Some view the waiver requests as a de facto victory for Hispanics, who voted 2-1 against 227 but were overwhelmed by the largely white electorate. Although bilingual education had been provided in about 20 languages, 80 percent of youngsters in the program spoke Spanish as their first language.
"It's the old case of people voting with their feet and in this case they're voting with their waivers," says Harry Patron, director of the Tomas Rivera Policy Institute, a Southern California think tank.
But proposition proponents assert that parents are being pressured with scare tactics and say they'll sue to stop the wholesale granting of waivers.
They point to the Los Angeles school district, where according to a story in the Los Angeles Times on Friday, officials are refusing reading lessons to children until their English is fluent, which could take two years.

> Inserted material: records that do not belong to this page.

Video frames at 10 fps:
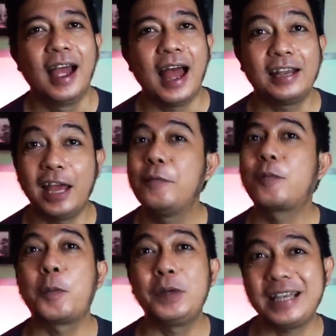Ada
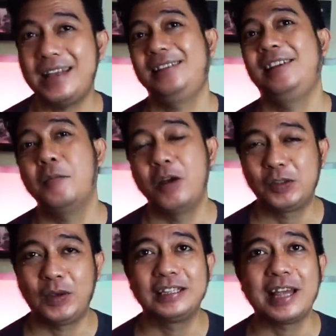improvisasi
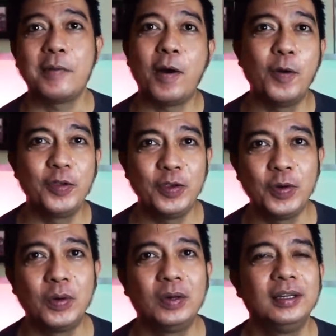dimasukin sama
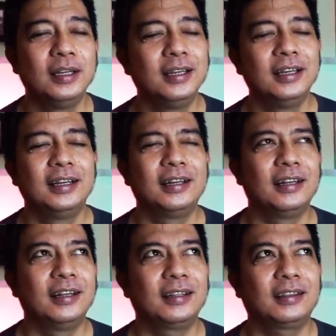Onyo.
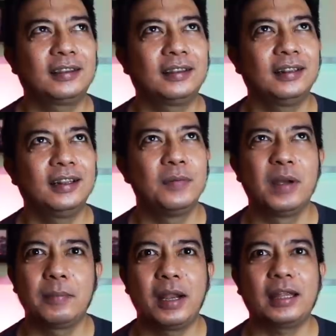Di
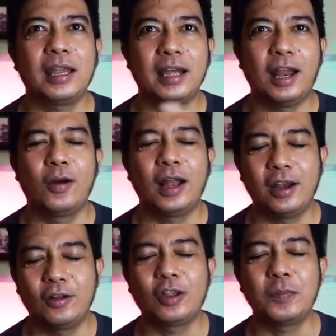bagian tadi kalau kalian
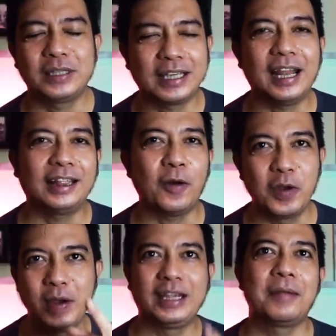nonton pasti kalian tahu di
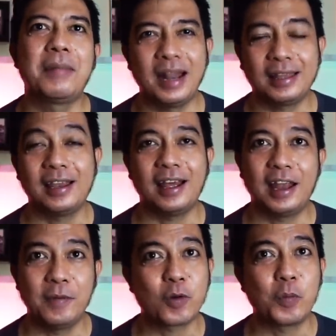bagian mana tadi ada
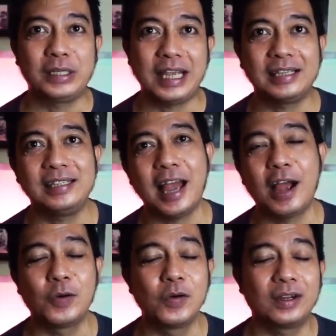improvisasi yang
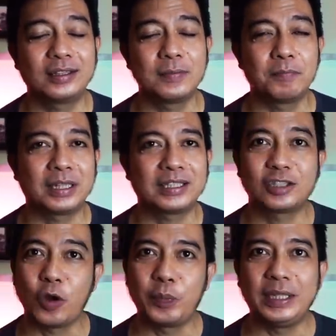aku sempet
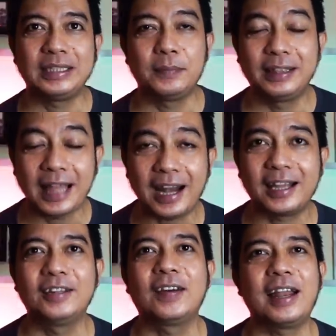stopin sebentar
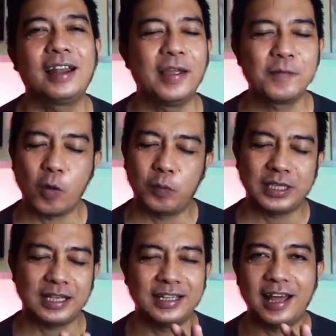gitu kan ada
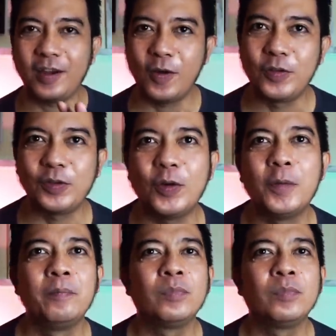improvisasi dari Onyo.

And they provide a program description from another southern California district, Oxnard. It says kindergartners in English immersion will get no reading/writing readiness preparation but kids in bilingual education will get daily instruction until they are "fluent in English speaking, reading and writing."
Oxnard interim Superintendent Richard Duarte denies officials are trying to steer parents toward waivers.

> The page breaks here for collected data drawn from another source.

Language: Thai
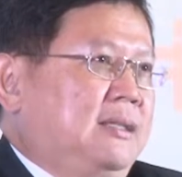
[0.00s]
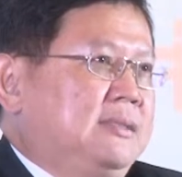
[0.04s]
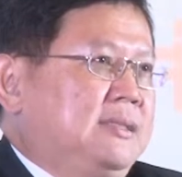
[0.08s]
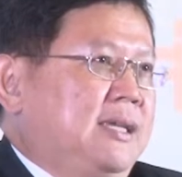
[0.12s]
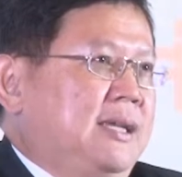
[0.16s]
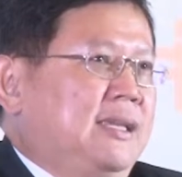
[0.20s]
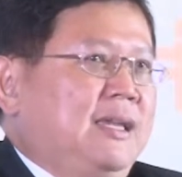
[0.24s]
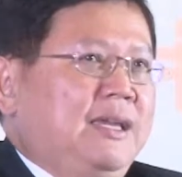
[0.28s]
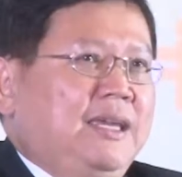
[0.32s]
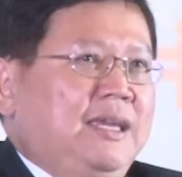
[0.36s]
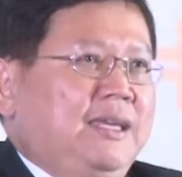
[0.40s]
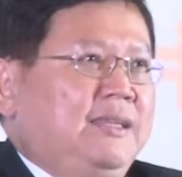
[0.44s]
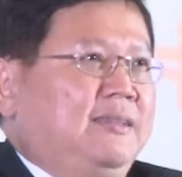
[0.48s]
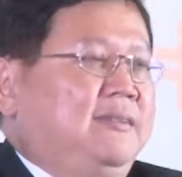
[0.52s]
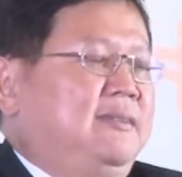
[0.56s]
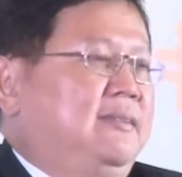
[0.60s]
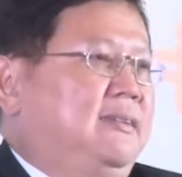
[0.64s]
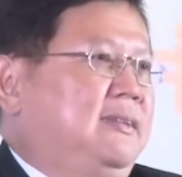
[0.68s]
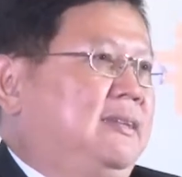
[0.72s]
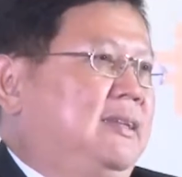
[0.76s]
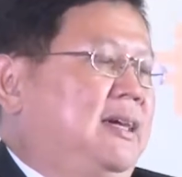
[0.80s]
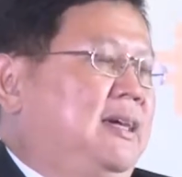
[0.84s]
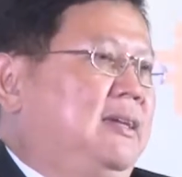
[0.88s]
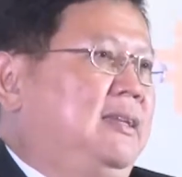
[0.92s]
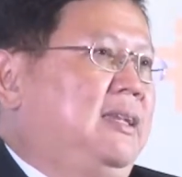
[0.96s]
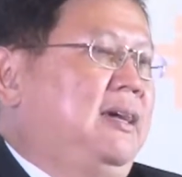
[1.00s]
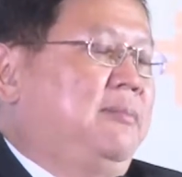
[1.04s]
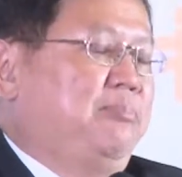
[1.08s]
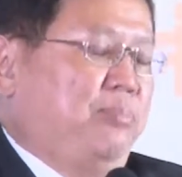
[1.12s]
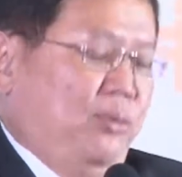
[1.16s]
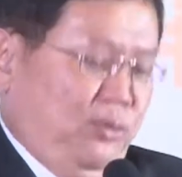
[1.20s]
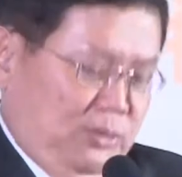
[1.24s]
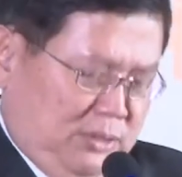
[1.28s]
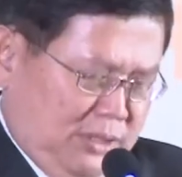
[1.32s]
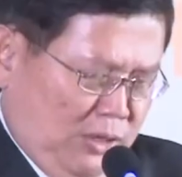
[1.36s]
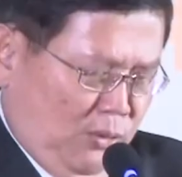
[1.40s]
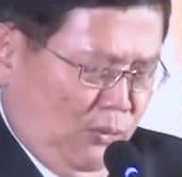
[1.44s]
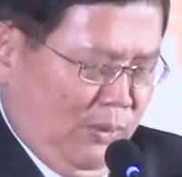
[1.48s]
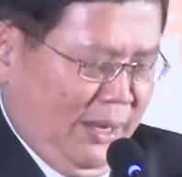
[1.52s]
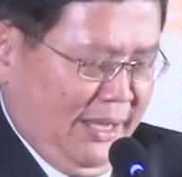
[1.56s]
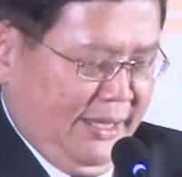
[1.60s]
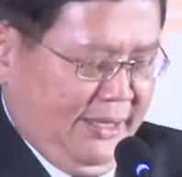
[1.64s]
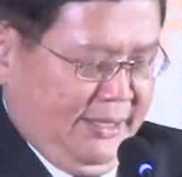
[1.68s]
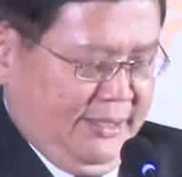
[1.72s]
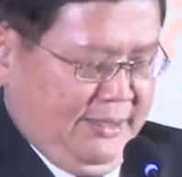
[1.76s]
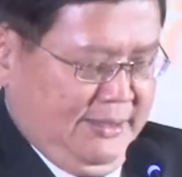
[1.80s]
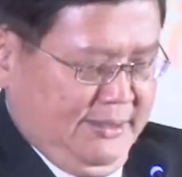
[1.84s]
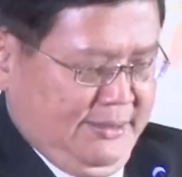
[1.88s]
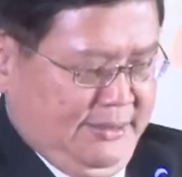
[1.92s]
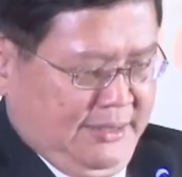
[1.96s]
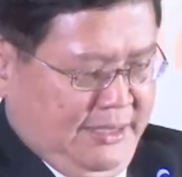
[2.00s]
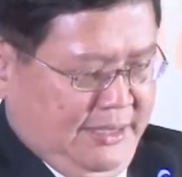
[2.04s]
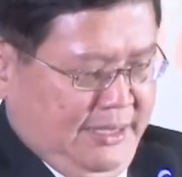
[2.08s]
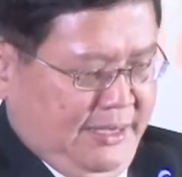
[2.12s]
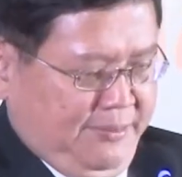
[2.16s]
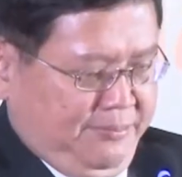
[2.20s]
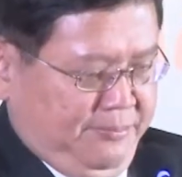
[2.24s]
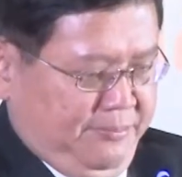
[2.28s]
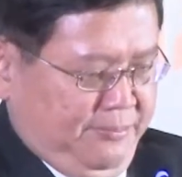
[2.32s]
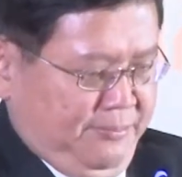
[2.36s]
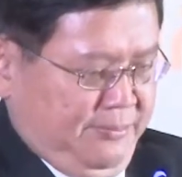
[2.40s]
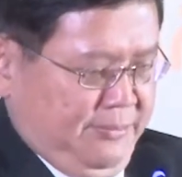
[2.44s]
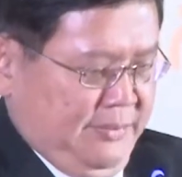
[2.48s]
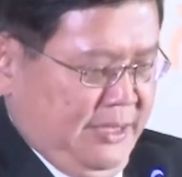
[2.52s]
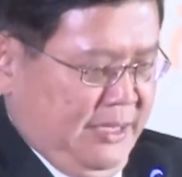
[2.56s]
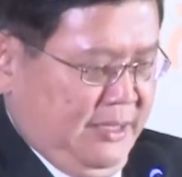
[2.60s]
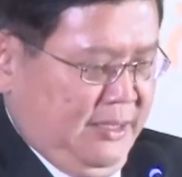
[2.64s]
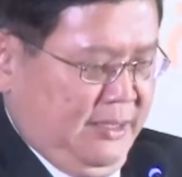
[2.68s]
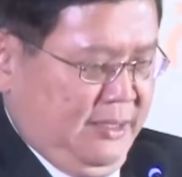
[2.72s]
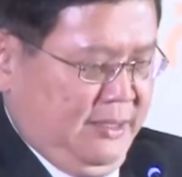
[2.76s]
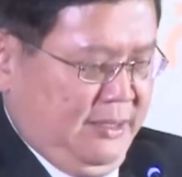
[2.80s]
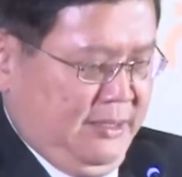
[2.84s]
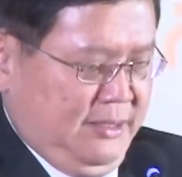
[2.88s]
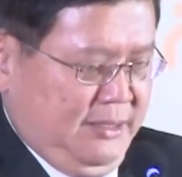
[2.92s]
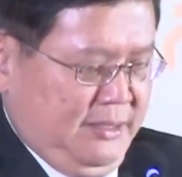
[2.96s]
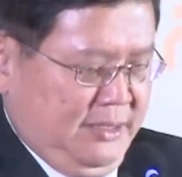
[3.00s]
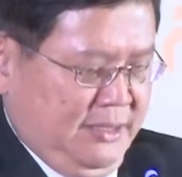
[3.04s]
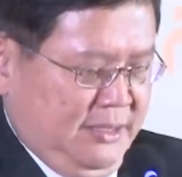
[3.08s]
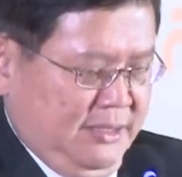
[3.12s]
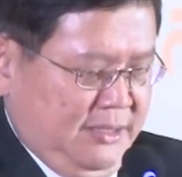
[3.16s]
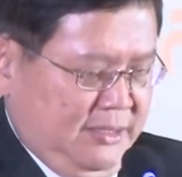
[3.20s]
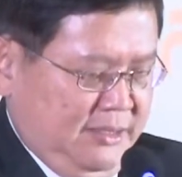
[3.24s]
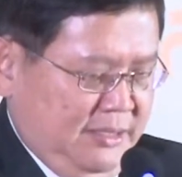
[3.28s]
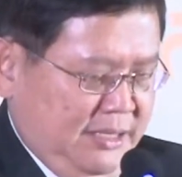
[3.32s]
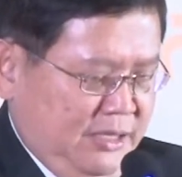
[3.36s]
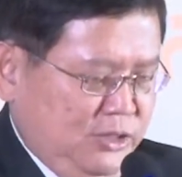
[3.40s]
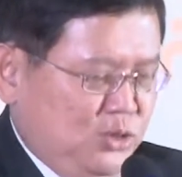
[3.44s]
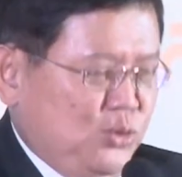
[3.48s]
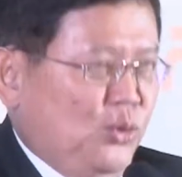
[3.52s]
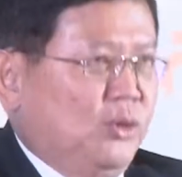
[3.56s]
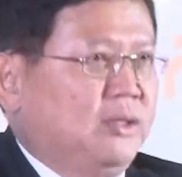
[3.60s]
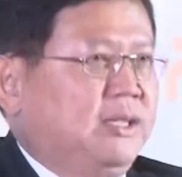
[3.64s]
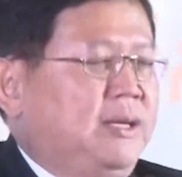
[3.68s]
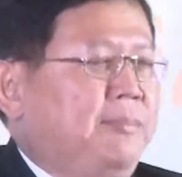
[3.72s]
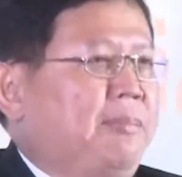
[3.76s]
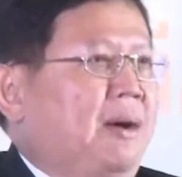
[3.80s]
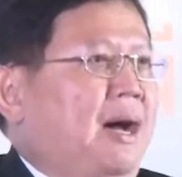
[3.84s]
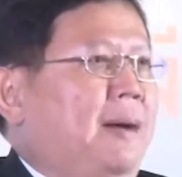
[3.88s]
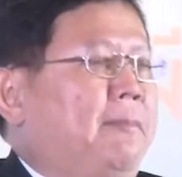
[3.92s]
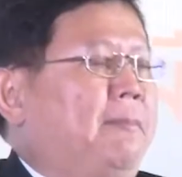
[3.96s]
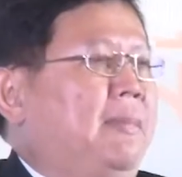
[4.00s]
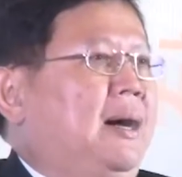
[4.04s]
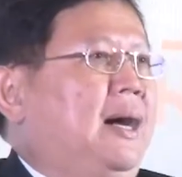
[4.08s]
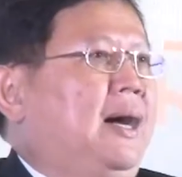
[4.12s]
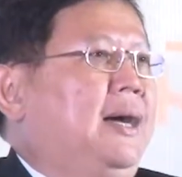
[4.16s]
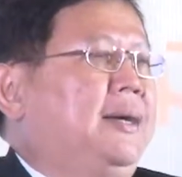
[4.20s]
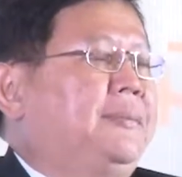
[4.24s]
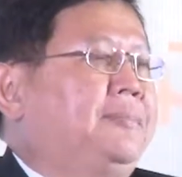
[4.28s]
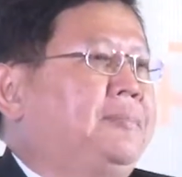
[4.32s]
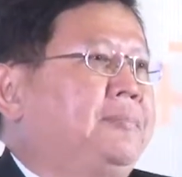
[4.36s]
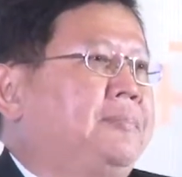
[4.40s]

เศรษฐกิจได้ได้พูดเอาไว้นะครับในในในช่วงที่ผ่านมา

"There's a certain level of fluency that's required before you learn to read," he says. "It's not a matter of scaring anyone. It's a matter of making an informed choice."

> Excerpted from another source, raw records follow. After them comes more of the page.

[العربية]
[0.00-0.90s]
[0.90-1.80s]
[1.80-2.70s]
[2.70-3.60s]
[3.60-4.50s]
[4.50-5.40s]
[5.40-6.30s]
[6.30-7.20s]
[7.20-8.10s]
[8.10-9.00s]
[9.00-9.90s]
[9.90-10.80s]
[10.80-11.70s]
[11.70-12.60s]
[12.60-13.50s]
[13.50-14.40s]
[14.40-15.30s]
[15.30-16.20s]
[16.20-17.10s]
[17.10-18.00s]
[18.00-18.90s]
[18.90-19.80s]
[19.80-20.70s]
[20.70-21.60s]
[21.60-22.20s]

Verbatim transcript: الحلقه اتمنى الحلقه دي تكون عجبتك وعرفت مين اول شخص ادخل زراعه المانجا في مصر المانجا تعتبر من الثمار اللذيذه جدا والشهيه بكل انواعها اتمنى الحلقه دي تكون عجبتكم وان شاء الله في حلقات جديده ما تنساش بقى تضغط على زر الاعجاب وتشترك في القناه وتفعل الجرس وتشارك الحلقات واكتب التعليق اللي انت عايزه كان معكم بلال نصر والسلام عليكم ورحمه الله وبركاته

At Sherman Oaks, part of the 7,800-pupil Campbell Union district just south of San Jose, the waiver process began one hot September afternoon when two dozen parents sat on orange plastic chairs and listened to their options: regular classes, English immersion for limited-English speakers or English-Spanish dual immersion.
White forms were provided to those interested in waivers. Some began filling in the forms on the spot.
Three weeks later, bilingual education resumed for Ms. Villarreal's pupils as they plunged into the mysteries of "las silabas" -- syllables.
A month before, Ms. Villarreal had struggled to hold the children's attention as she labored through an English book about a boy in frontier days. Now, hands shoot up from the youngsters sitting cross-legged on the carpeted floor.
Mannerly pupils are rewarded with a smile and "Muy bien." The rambunctious are dismissed with a crisp, "A tu silla. Adios!" -- "Go to your seat. Goodbye!"
Six-year-old Edwin, who had hugged his skinny knees in silence through the first few days of mostly English instruction, was called up to the board to write the first syllable for the moon, la luna. He painstakingly prints the letters "l-u," pushing on the marker so hard it squeaks.
Bilingual education supporters say children like Edwin learn best when they start in their own language. Those on the other side say educational theorists are wasting children's time, holding them back while their English-schooled counterparts move forward.
Ms. Villarreal's students have little idea of the pedagogic warfare raging over their heads.
Five-year-old Jennifer smiles shyly and answers "Espanol," when asked which language she prefers.
Her friend Tanya juts her little chin out and proudly declares, "I speak a lot of English."